═══ RECORDS FOR PROCESSING ═══
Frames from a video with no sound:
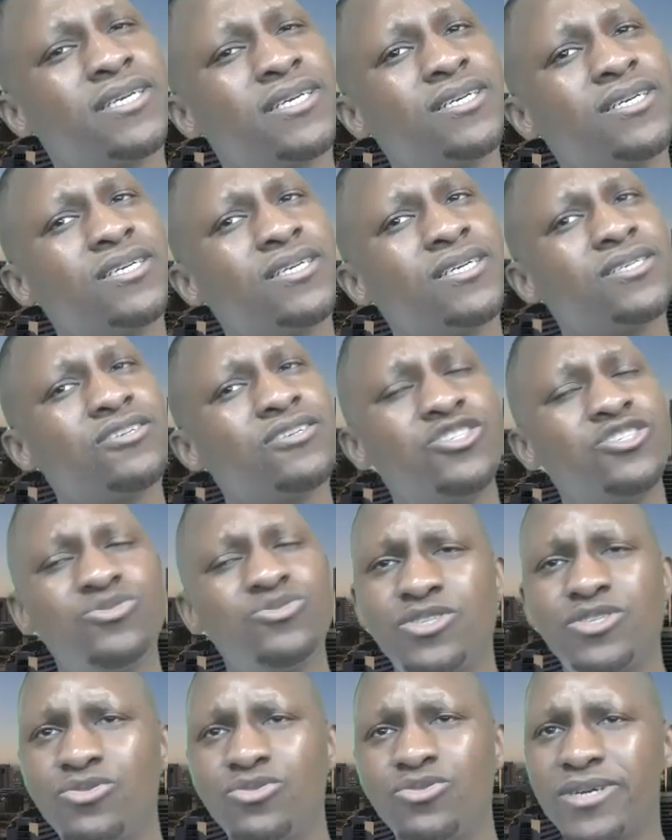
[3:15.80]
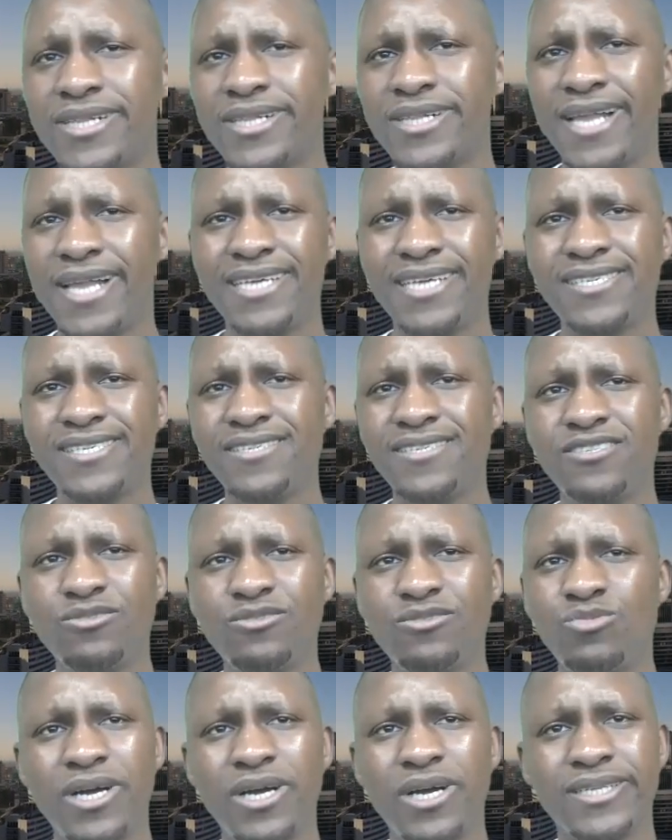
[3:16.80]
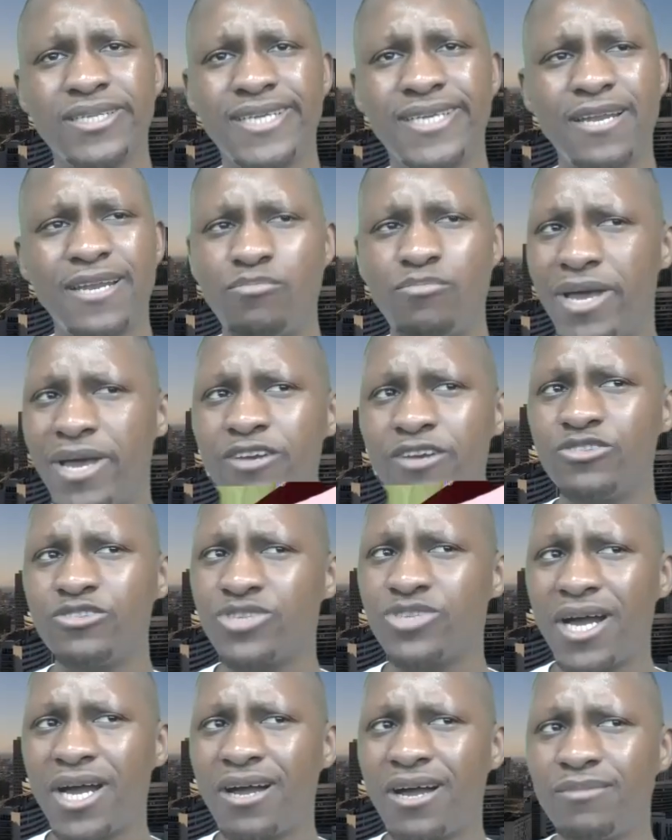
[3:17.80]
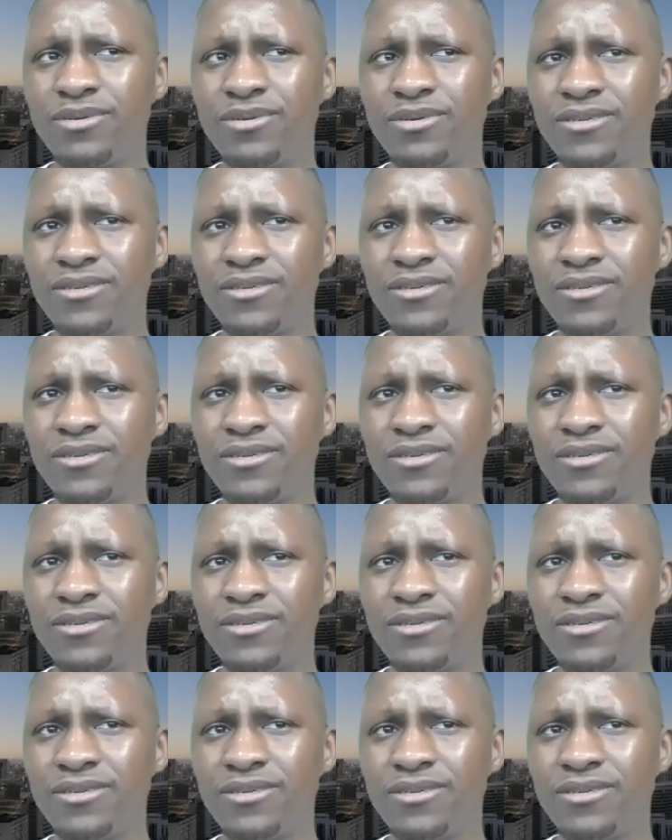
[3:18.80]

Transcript: So she was doing classes to what? Get a better job?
═══
▶ [TO DO]:
Line by line, write out the entries exactly, and leave the pictures out.

▶ [RESPONSE TO THE EXERCISE]:
Frames from a video with no sound:
[3:15.80]
[3:16.80]
[3:17.80]
[3:18.80]

Transcript: So she was doing classes to what? Get a better job?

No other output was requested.